Nico Migdal, another senior in AHA, said this exhibit is unique in comparison to other BHS art programs in that it separates itself from the school campus. “It lets us see our pieces in a professional [environment],” said Migdal. This professional aspect is an excellent form of preparation for AHA students, many of whom aspire to a career in art.
The students were not given a specific theme or assignment, and consequently many utilized this opportunity to make the art personal to themselves.
Pearson, similar to other artists, contributed artwork that she drew from her individual experience. Her five pieces revolved around the theme of childhood, both from her own personal experience and a more general one. Pearson was able to explore and delve deep into her different artistic abilities by including abstract art alongside more realistic art. The assignment was an opportunity to have fun, according to Pearson. Her process was “just to encourage less thought and more action.”
Sometimes, the student art is derived from pure curiosity and interest. Keown Carlson, a senior in AHA, described his trio of paintings on display as “abstraction from [his] mind.” Carlson was particularly interested in “carny” art, a genre of art focused on circuses, carnivals, and specifically clowns. “I think [the idea of freak shows] was always an idea that I’m attracted too.

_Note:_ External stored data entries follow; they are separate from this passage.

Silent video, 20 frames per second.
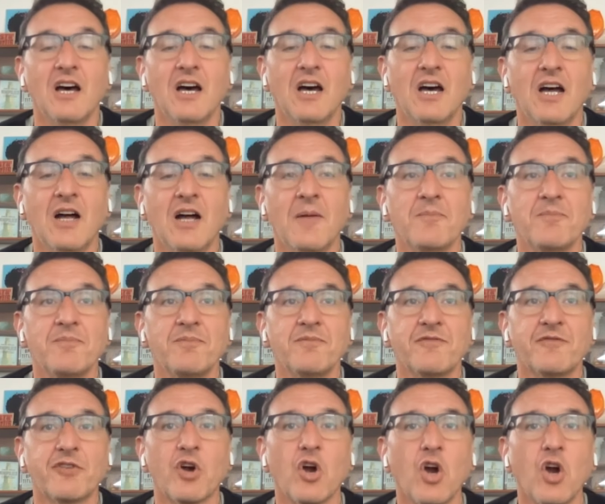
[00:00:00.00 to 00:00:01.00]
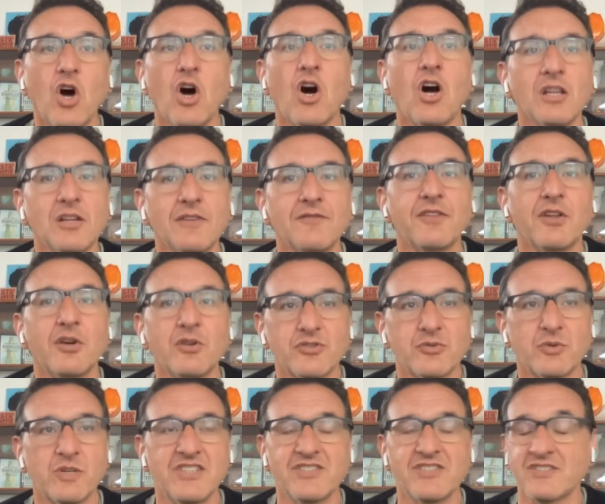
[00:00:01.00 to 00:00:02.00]
Um, for all of
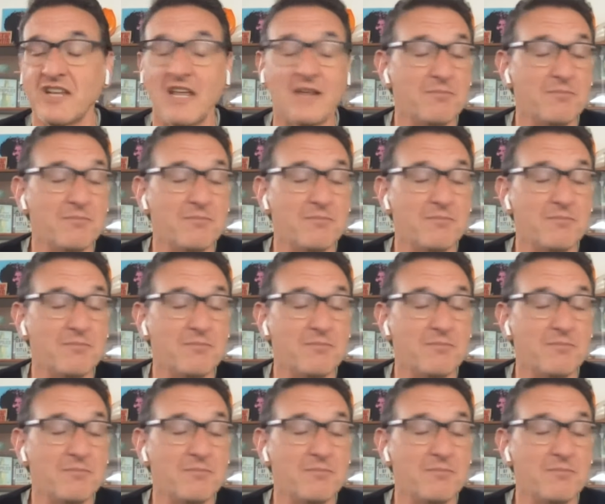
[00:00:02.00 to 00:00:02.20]
those reasons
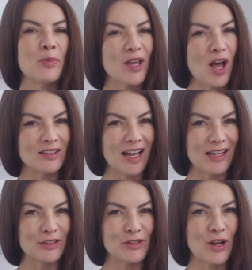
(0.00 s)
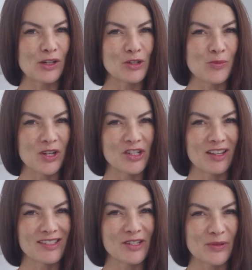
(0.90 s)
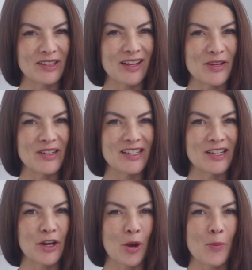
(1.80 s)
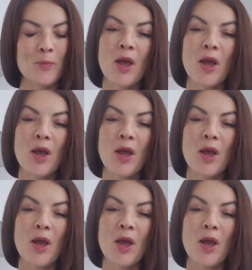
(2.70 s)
beyond that there's not too much else to it that you need to know.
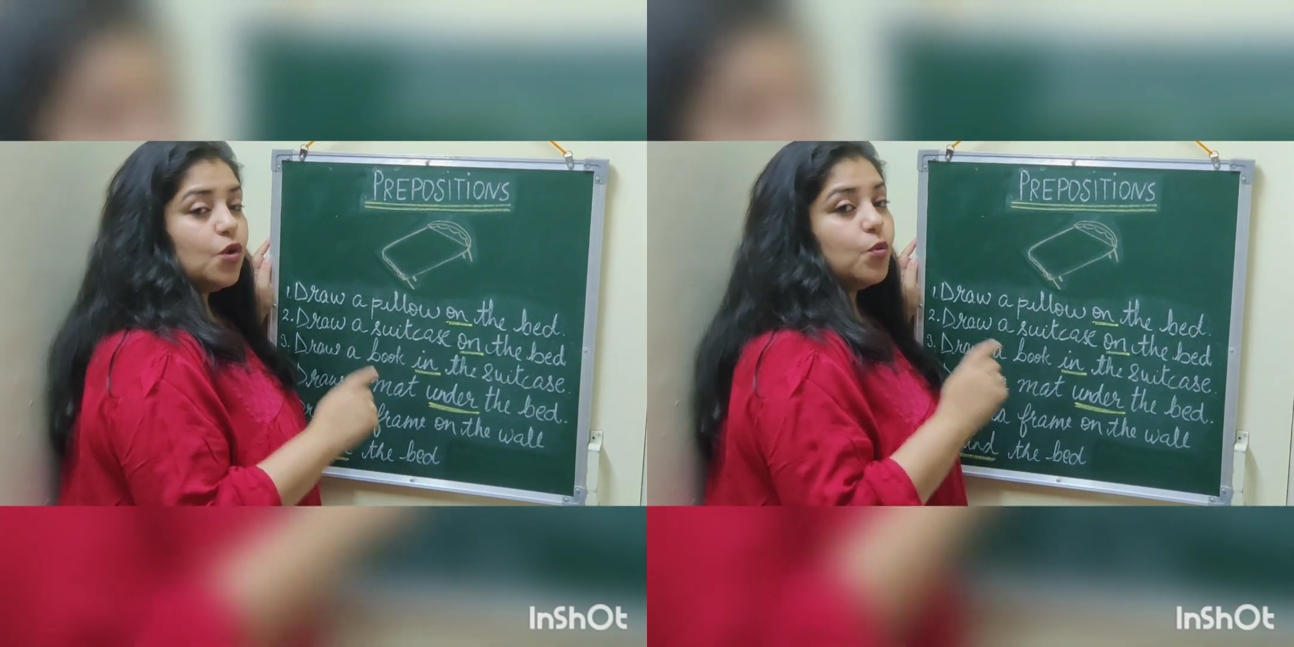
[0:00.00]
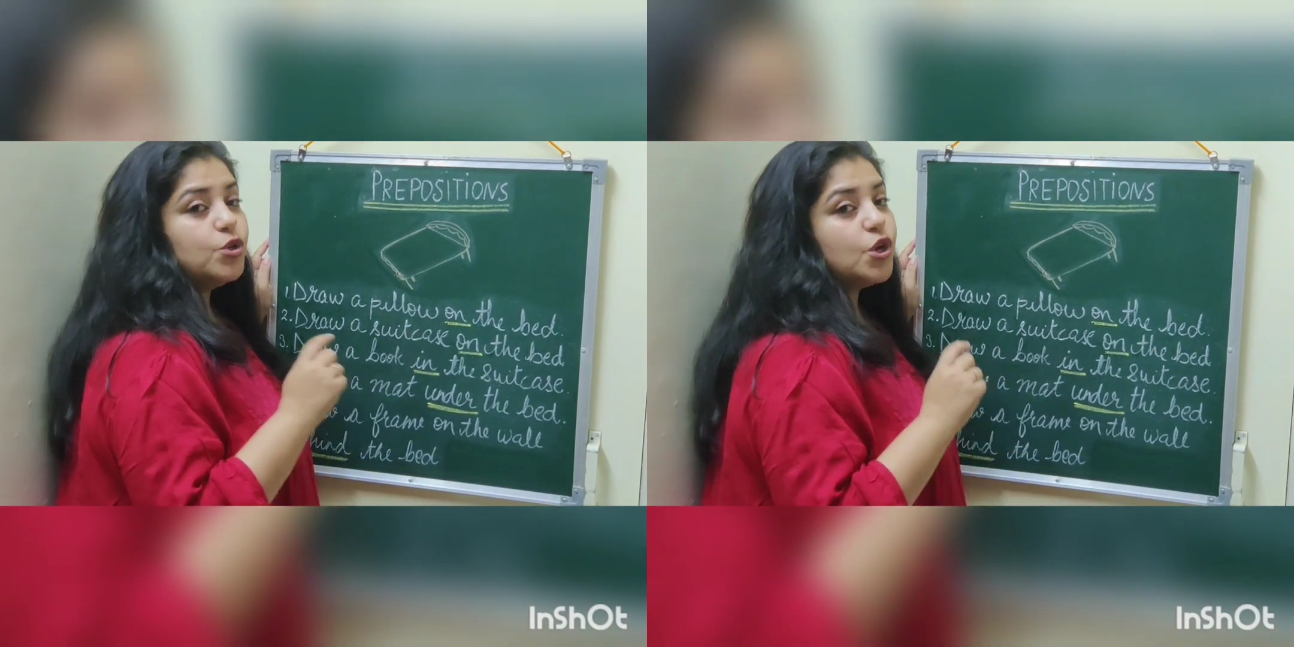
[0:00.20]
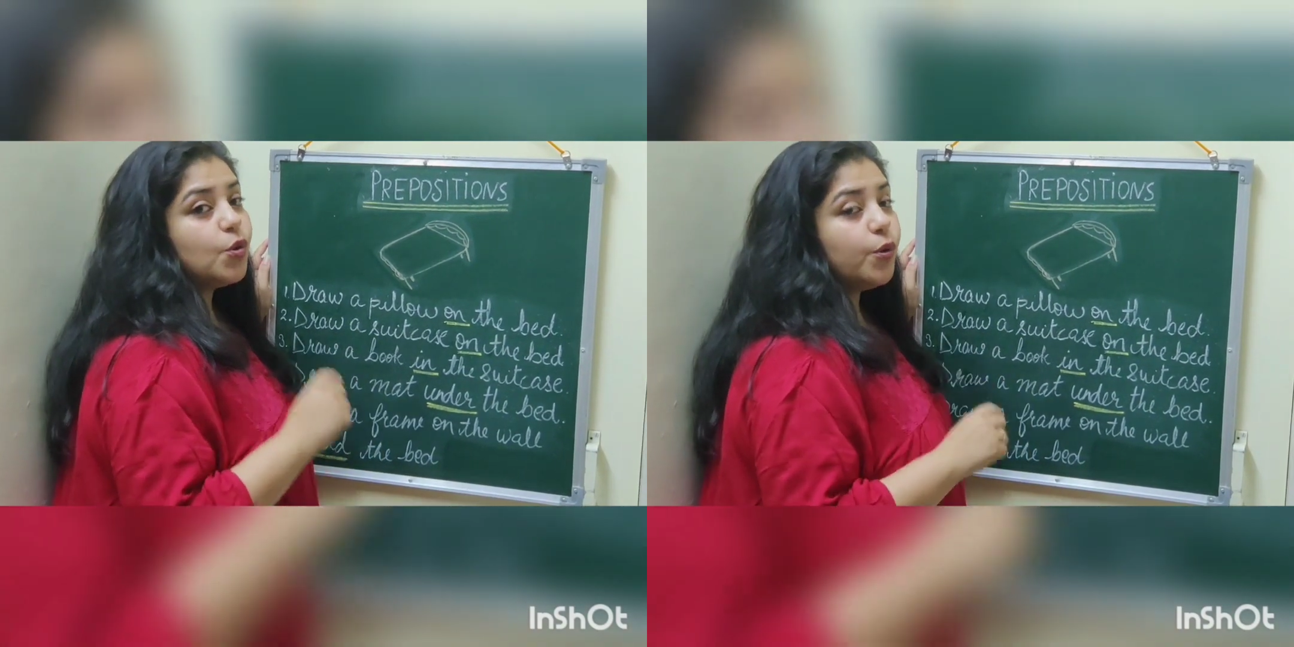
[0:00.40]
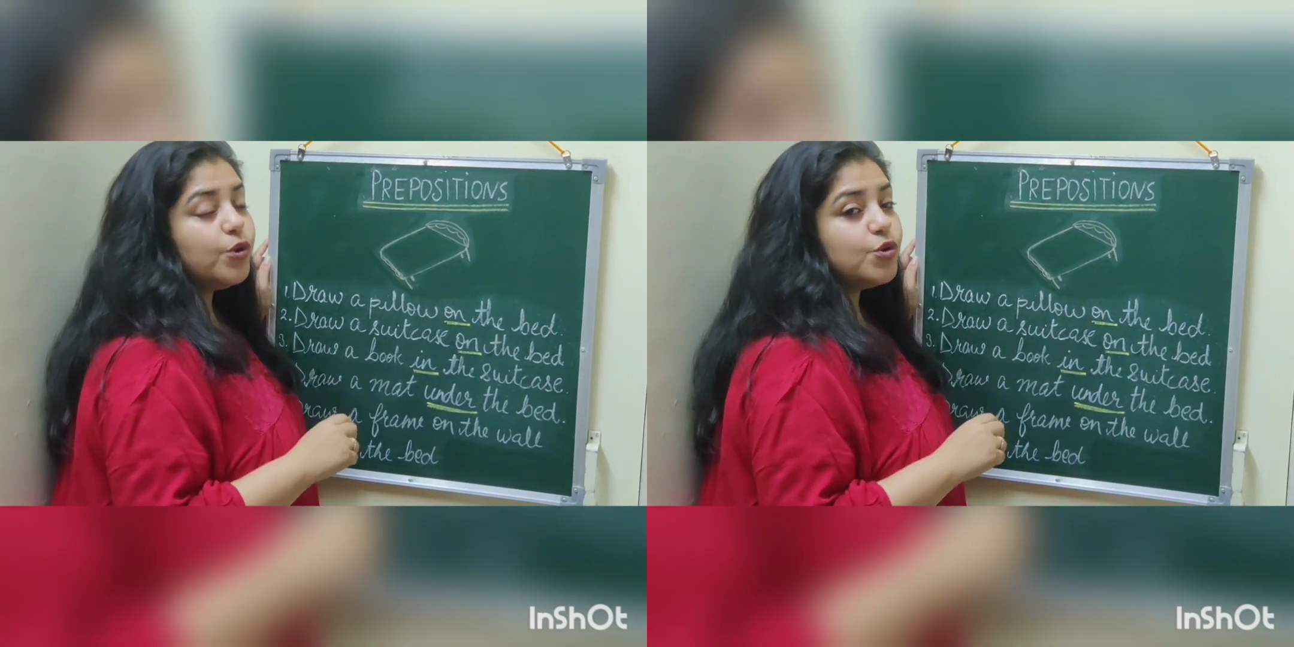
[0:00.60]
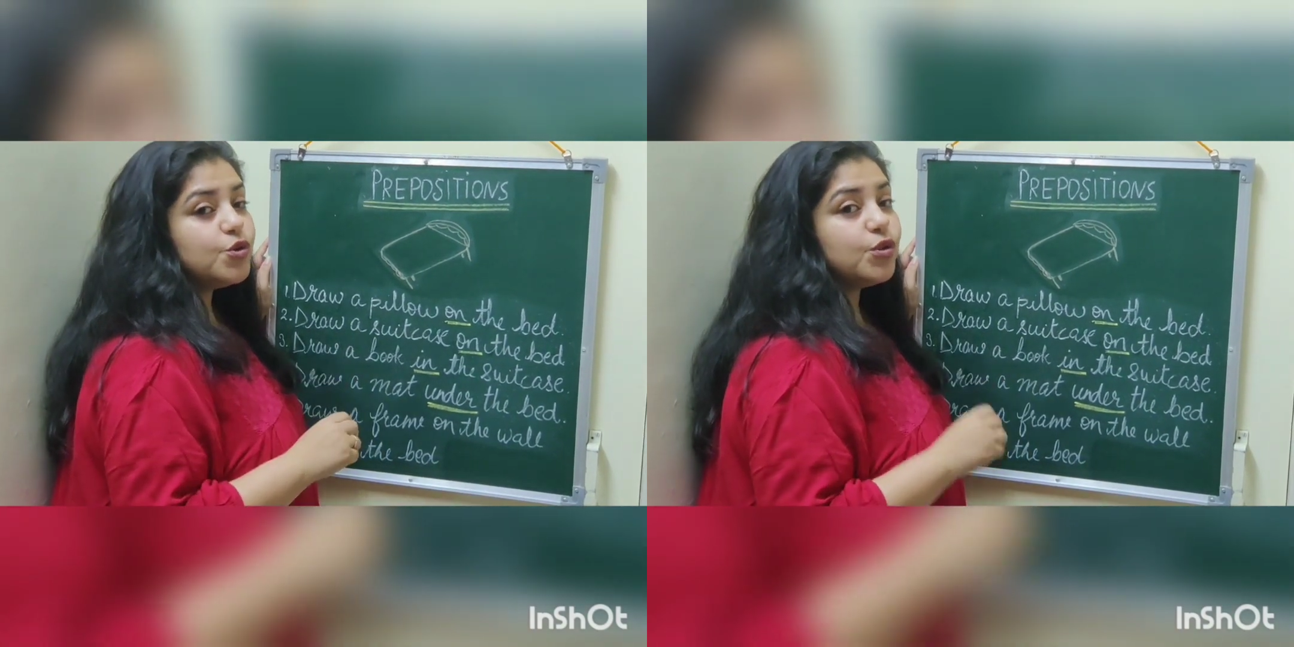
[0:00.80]
which are going
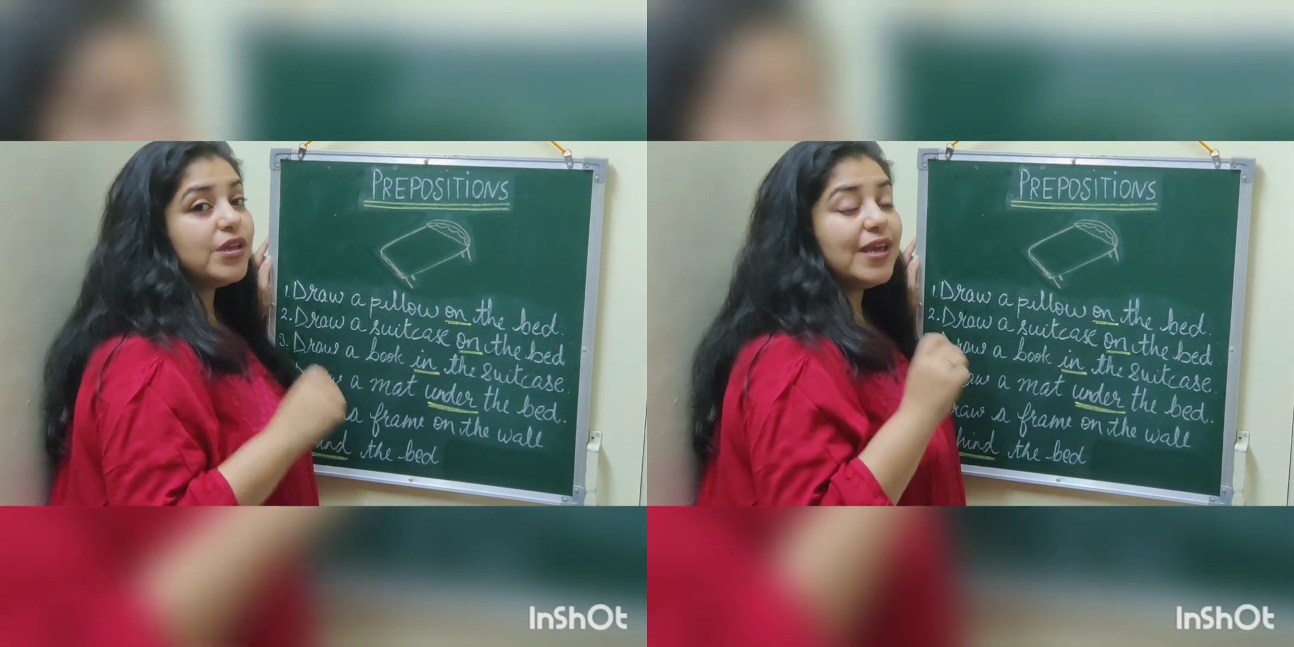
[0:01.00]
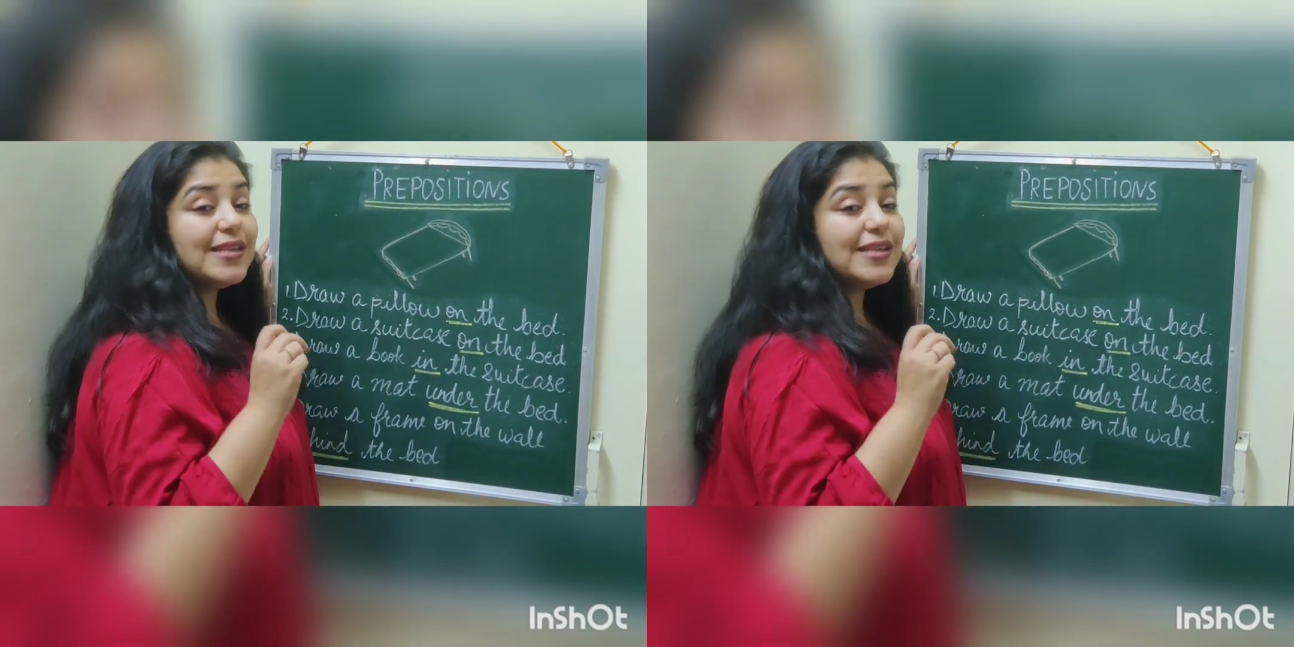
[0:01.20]
to show the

Just like people who are seen as not normal, have specific features that aren’t seen as normal,” he said.
Migdal also based her project on a concept that grabbed her interest. “I did how humans and plants interact through life and death,” she explained. Her art was inspired by her own experience with plants and maintaining them. “I wanted to eventually start looking at how plants take over human structures like abandoned buildings,” elaborated Migdal. In the blurb accompanying her artwork, she brought up the contrasting idea of how humans eat plants.
The Black Lives Matter movement was another inspiration for some pieces in the show, as it was the theme of the AHA juniors’ Interdisciplinary Project (IDP). As a whole, it was the centerpiece for one of the rooms of the exhibit. Each large wooden panel covered a different aspect of African American history and the Black Lives Matter movement, such as police brutality, Black LGBTQ+ heroes, important figures in the civil rights movement, and Hip Hop/Black Arts movement. Jacob and her group used splatter paint as a visual representation of Hip Hop culture and did research on Tupac Shakur and Amiri Baraka, two legendary figures in the movement, to create their art.
The student works presented at Wednesday’s show were products of long periods of hard work. Pearson recalled starting her work at the beginning of the school year. Carlson remembered working on his paintings for multiple sessions of over 6 hours. The patience, dedication, and effort was evident in all of the art lining the walls.
According to AHA students, being in their small school and contributing to galleries substantially contribute to their identities. While many AHA students can agree that they will always be artistic, they can also agree that their classes provide a great creative outlet for them and have influenced who they are as artists. Migdal said, “Being in [AHA] has let me think in a really creative way and it’s opened my eyes to a bunch of new things.”